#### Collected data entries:
================

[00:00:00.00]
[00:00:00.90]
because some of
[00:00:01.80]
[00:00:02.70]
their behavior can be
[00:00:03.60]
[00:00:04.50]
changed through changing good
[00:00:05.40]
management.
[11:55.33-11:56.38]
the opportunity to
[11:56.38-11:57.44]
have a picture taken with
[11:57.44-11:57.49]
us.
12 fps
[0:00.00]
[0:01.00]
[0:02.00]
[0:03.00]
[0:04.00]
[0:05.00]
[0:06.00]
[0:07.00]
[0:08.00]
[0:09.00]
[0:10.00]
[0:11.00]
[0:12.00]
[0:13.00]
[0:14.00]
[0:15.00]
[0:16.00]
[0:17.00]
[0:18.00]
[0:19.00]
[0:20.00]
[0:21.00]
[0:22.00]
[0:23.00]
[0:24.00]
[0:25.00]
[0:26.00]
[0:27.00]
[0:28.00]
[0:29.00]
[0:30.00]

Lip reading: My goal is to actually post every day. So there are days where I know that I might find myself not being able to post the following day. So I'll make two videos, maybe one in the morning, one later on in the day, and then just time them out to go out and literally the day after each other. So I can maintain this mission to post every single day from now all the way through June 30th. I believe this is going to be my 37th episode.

================

Repeat each line above exactly as it stands.

[00:00:00.00]
[00:00:00.90]
because some of
[00:00:01.80]
[00:00:02.70]
their behavior can be
[00:00:03.60]
[00:00:04.50]
changed through changing good
[00:00:05.40]
management.
[11:55.33-11:56.38]
the opportunity to
[11:56.38-11:57.44]
have a picture taken with
[11:57.44-11:57.49]
us.
12 fps
[0:00.00]
[0:01.00]
[0:02.00]
[0:03.00]
[0:04.00]
[0:05.00]
[0:06.00]
[0:07.00]
[0:08.00]
[0:09.00]
[0:10.00]
[0:11.00]
[0:12.00]
[0:13.00]
[0:14.00]
[0:15.00]
[0:16.00]
[0:17.00]
[0:18.00]
[0:19.00]
[0:20.00]
[0:21.00]
[0:22.00]
[0:23.00]
[0:24.00]
[0:25.00]
[0:26.00]
[0:27.00]
[0:28.00]
[0:29.00]
[0:30.00]

Lip reading: My goal is to actually post every day. So there are days where I know that I might find myself not being able to post the following day. So I'll make two videos, maybe one in the morning, one later on in the day, and then just time them out to go out and literally the day after each other. So I can maintain this mission to post every single day from now all the way through June 30th. I believe this is going to be my 37th episode.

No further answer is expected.